The data:

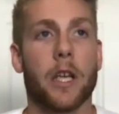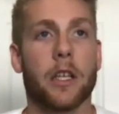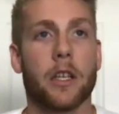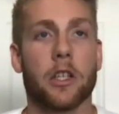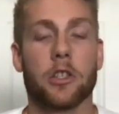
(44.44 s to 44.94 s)

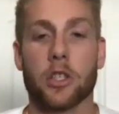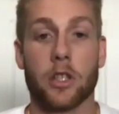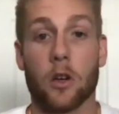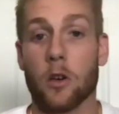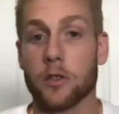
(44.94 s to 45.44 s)
It's just the
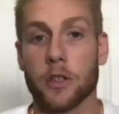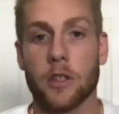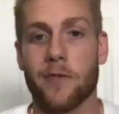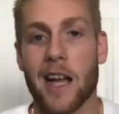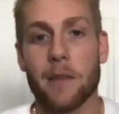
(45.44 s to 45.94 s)
culture and the
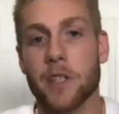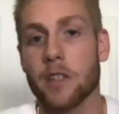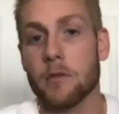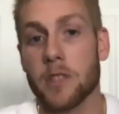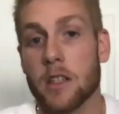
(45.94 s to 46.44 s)
vibe
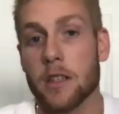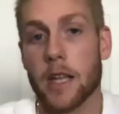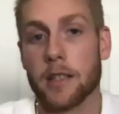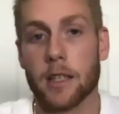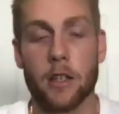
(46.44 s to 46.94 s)
didn't
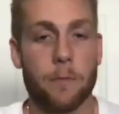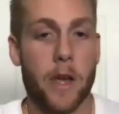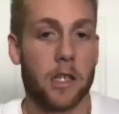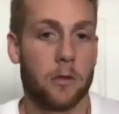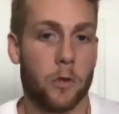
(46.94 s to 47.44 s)
necessarily mesh
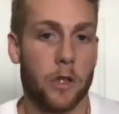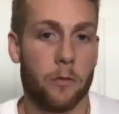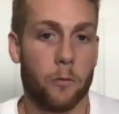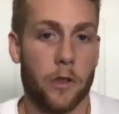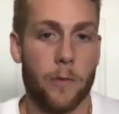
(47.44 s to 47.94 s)

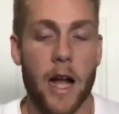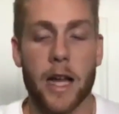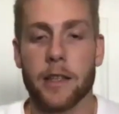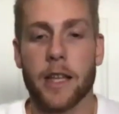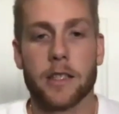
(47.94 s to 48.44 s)
with mine, and
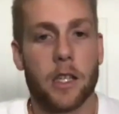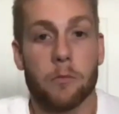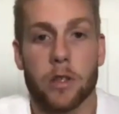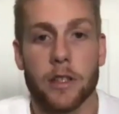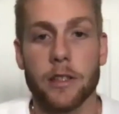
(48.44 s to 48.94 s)
that's
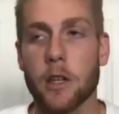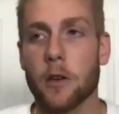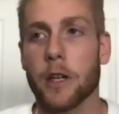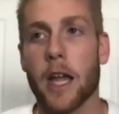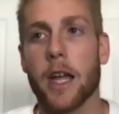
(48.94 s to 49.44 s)
completely
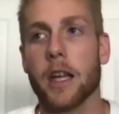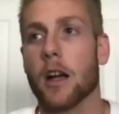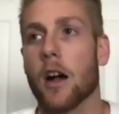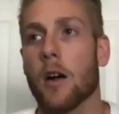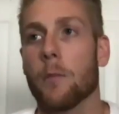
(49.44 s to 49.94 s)
okay.
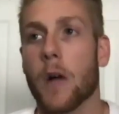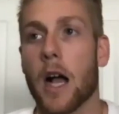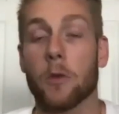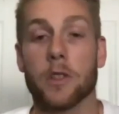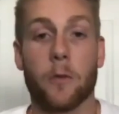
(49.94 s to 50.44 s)
I
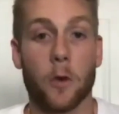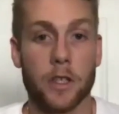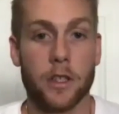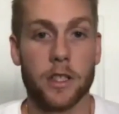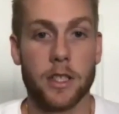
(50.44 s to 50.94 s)
was
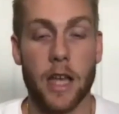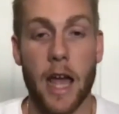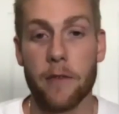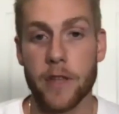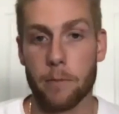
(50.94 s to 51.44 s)
fortunate to have
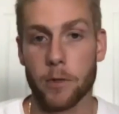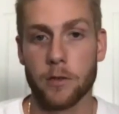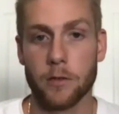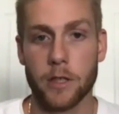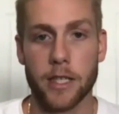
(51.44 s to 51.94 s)
the
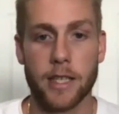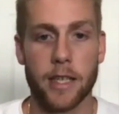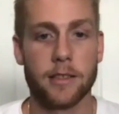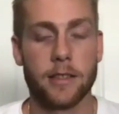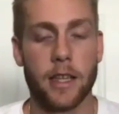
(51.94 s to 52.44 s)
opportunity at Texas
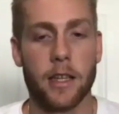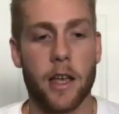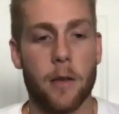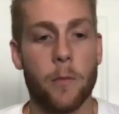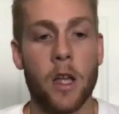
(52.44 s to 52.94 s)
A&M.
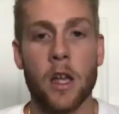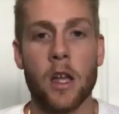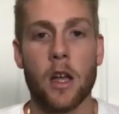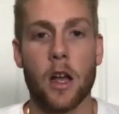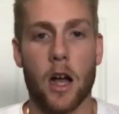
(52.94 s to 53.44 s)

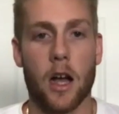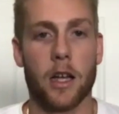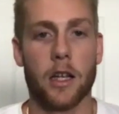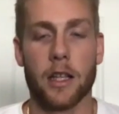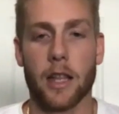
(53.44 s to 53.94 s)

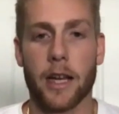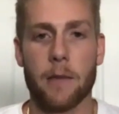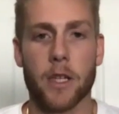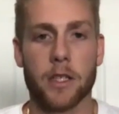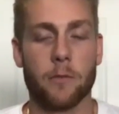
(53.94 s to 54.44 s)
Like I
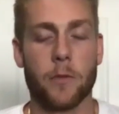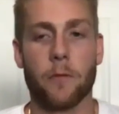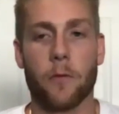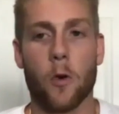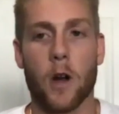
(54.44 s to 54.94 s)
mentioned
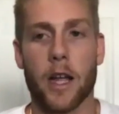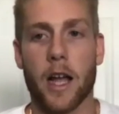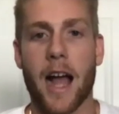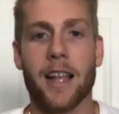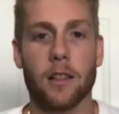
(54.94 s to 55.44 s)
before, I
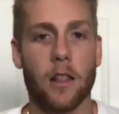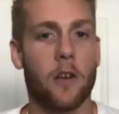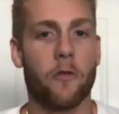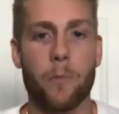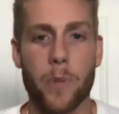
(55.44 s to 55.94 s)
love
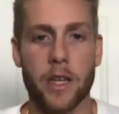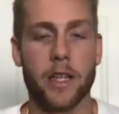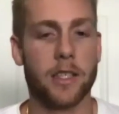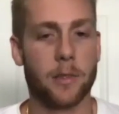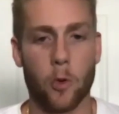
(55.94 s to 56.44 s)
big
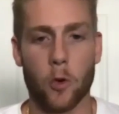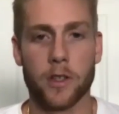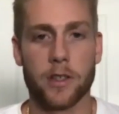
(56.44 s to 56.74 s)
sports.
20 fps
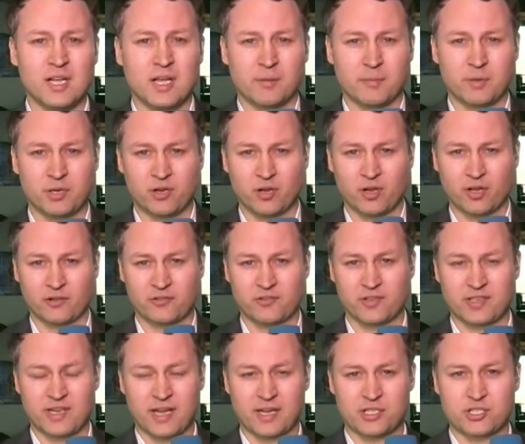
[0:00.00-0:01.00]
because the
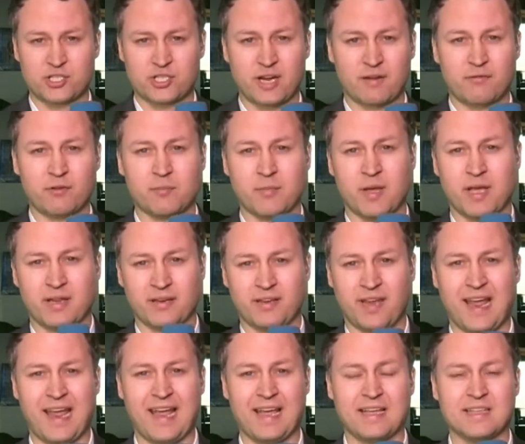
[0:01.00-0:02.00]
Dutch government
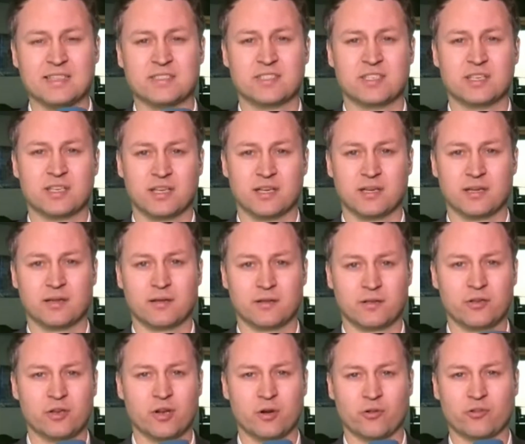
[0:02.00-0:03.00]
has,
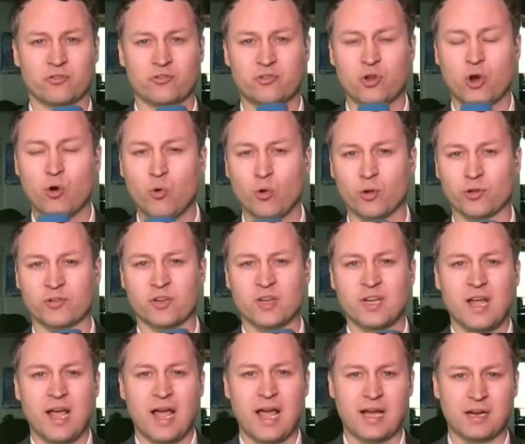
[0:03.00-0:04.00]
told
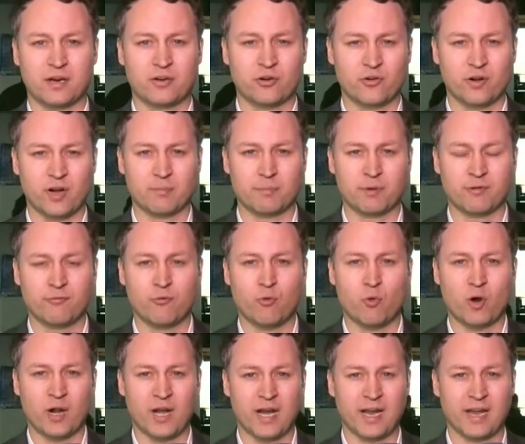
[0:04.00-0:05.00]
Ankara
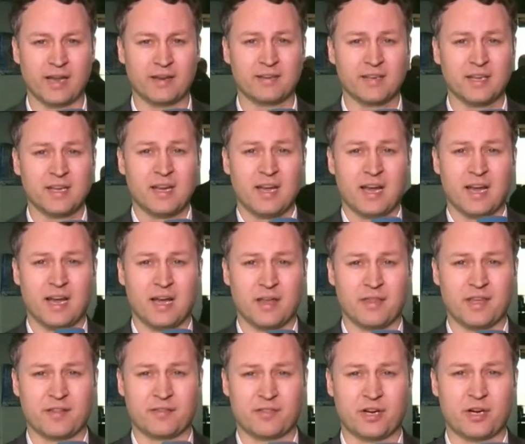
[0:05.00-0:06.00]
beforehand
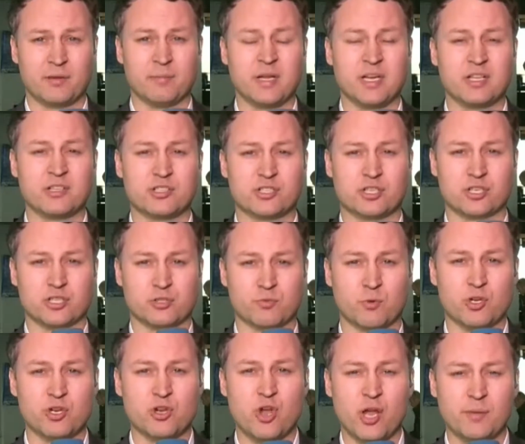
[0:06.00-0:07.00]
that their ministers
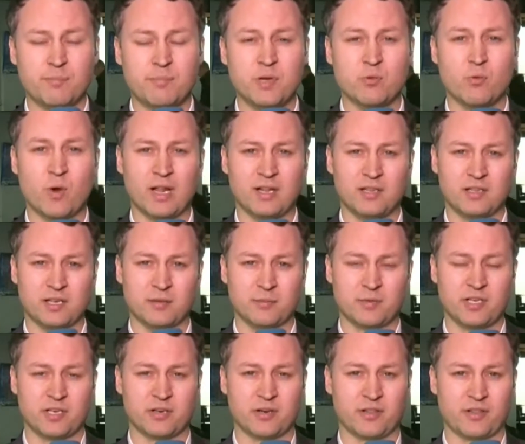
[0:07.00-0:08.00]
would not be welcome
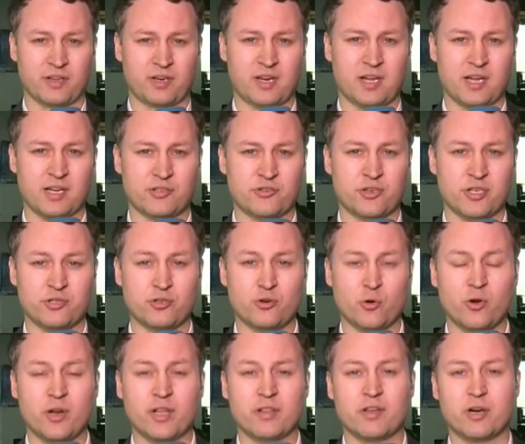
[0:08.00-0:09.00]
here in the country
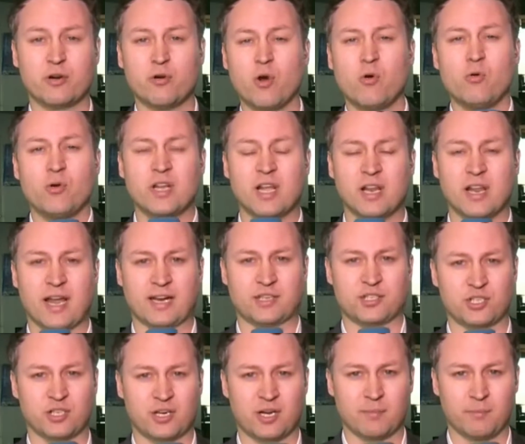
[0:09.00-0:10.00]
during their own
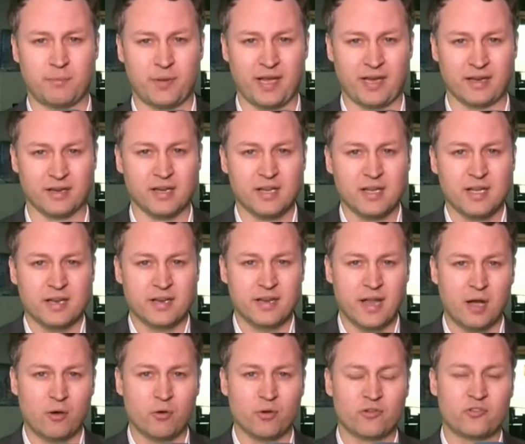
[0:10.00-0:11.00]
election campaign.
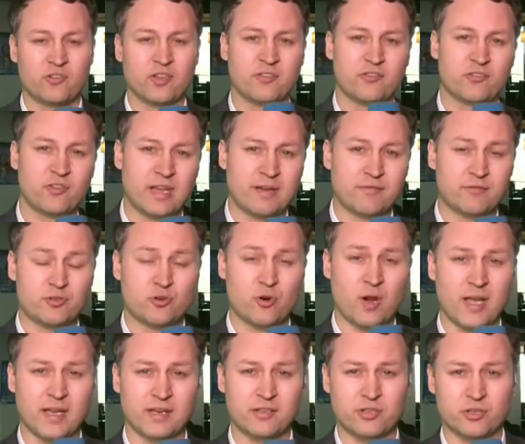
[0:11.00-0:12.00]
Now, since they've
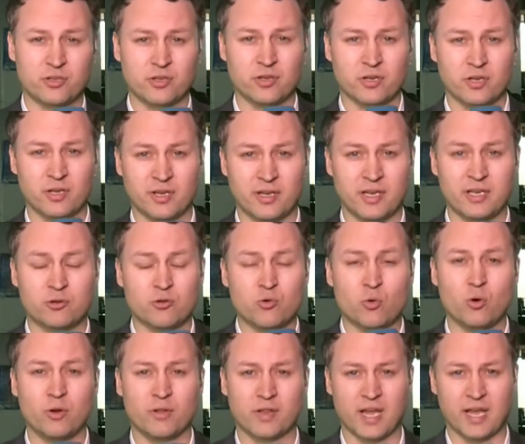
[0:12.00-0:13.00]
tried to
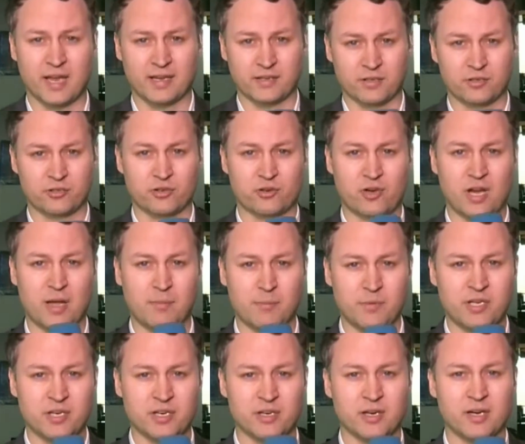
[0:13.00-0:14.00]
ignore that and to come
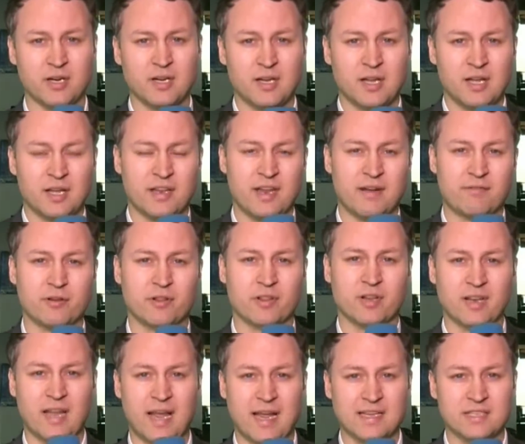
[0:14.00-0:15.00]
here,
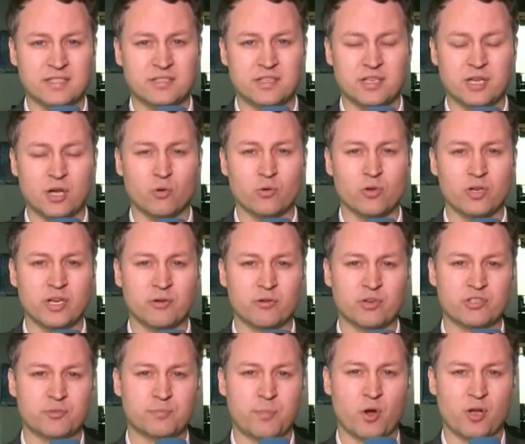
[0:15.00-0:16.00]
nevertheless, the only
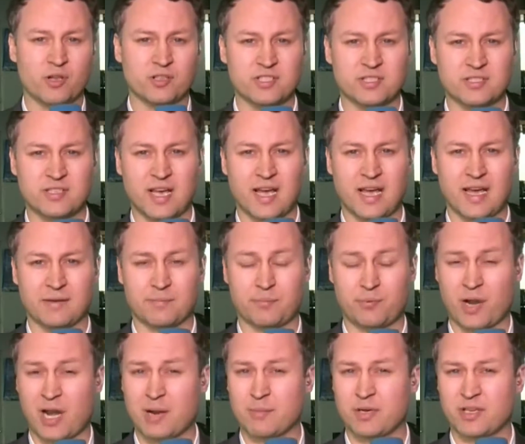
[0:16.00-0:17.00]
response that
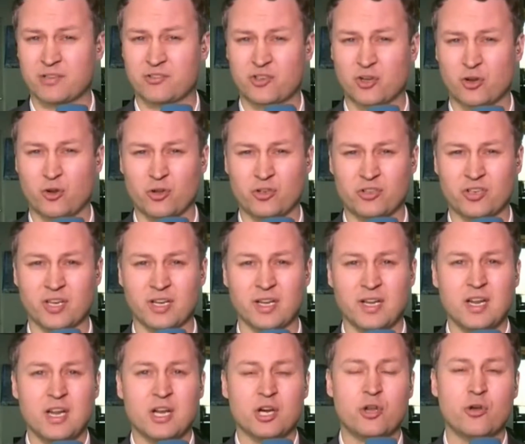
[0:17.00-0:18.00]
Prime Minister Rutte
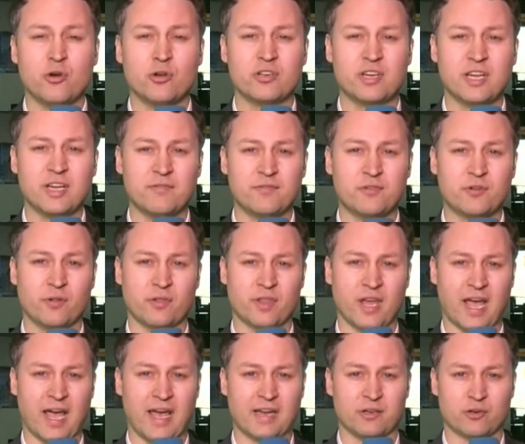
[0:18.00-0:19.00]
could give to
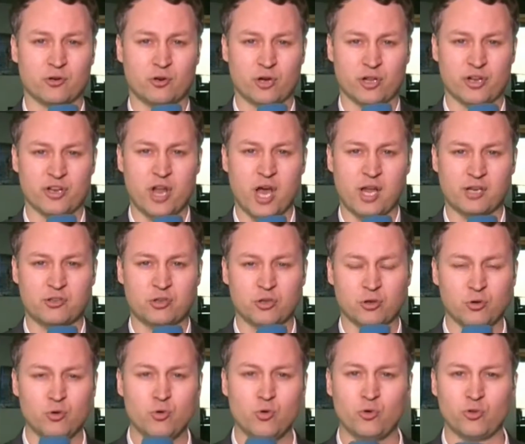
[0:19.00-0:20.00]
that in order not to
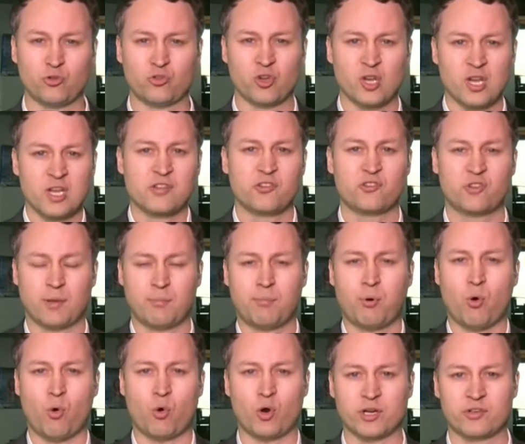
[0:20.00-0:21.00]
lose
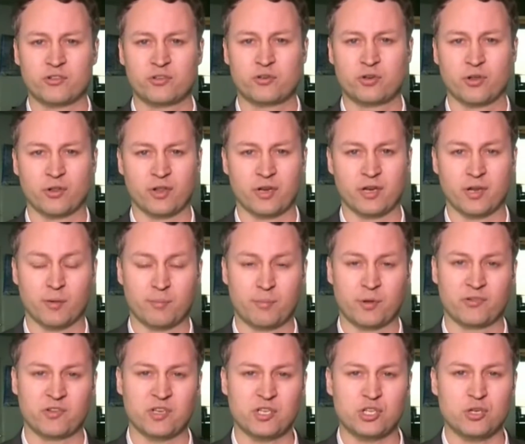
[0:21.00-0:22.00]
support to the
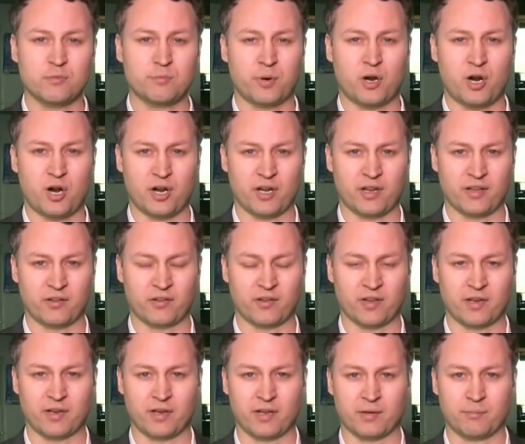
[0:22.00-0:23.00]
opposition parties
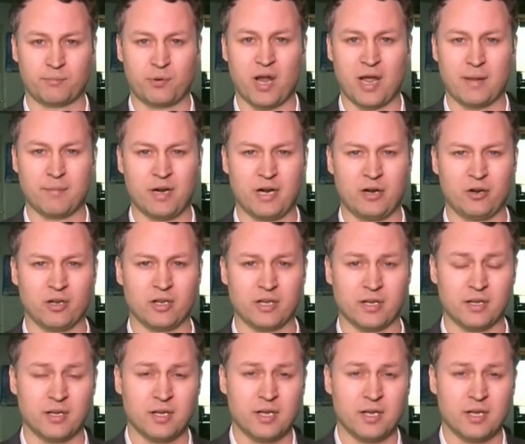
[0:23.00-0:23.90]
and primarily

Work item:
Any picture in the material is to be left out, and everything else is to be retyped as is.

Task answer:
(44.44 s to 44.94 s)

(44.94 s to 45.44 s)
It's just the
(45.44 s to 45.94 s)
culture and the
(45.94 s to 46.44 s)
vibe
(46.44 s to 46.94 s)
didn't
(46.94 s to 47.44 s)
necessarily mesh
(47.44 s to 47.94 s)

(47.94 s to 48.44 s)
with mine, and
(48.44 s to 48.94 s)
that's
(48.94 s to 49.44 s)
completely
(49.44 s to 49.94 s)
okay.
(49.94 s to 50.44 s)
I
(50.44 s to 50.94 s)
was
(50.94 s to 51.44 s)
fortunate to have
(51.44 s to 51.94 s)
the
(51.94 s to 52.44 s)
opportunity at Texas
(52.44 s to 52.94 s)
A&M.
(52.94 s to 53.44 s)

(53.44 s to 53.94 s)

(53.94 s to 54.44 s)
Like I
(54.44 s to 54.94 s)
mentioned
(54.94 s to 55.44 s)
before, I
(55.44 s to 55.94 s)
love
(55.94 s to 56.44 s)
big
(56.44 s to 56.74 s)
sports.
20 fps
[0:00.00-0:01.00]
because the
[0:01.00-0:02.00]
Dutch government
[0:02.00-0:03.00]
has,
[0:03.00-0:04.00]
told
[0:04.00-0:05.00]
Ankara
[0:05.00-0:06.00]
beforehand
[0:06.00-0:07.00]
that their ministers
[0:07.00-0:08.00]
would not be welcome
[0:08.00-0:09.00]
here in the country
[0:09.00-0:10.00]
during their own
[0:10.00-0:11.00]
election campaign.
[0:11.00-0:12.00]
Now, since they've
[0:12.00-0:13.00]
tried to
[0:13.00-0:14.00]
ignore that and to come
[0:14.00-0:15.00]
here,
[0:15.00-0:16.00]
nevertheless, the only
[0:16.00-0:17.00]
response that
[0:17.00-0:18.00]
Prime Minister Rutte
[0:18.00-0:19.00]
could give to
[0:19.00-0:20.00]
that in order not to
[0:20.00-0:21.00]
lose
[0:21.00-0:22.00]
support to the
[0:22.00-0:23.00]
opposition parties
[0:23.00-0:23.90]
and primarily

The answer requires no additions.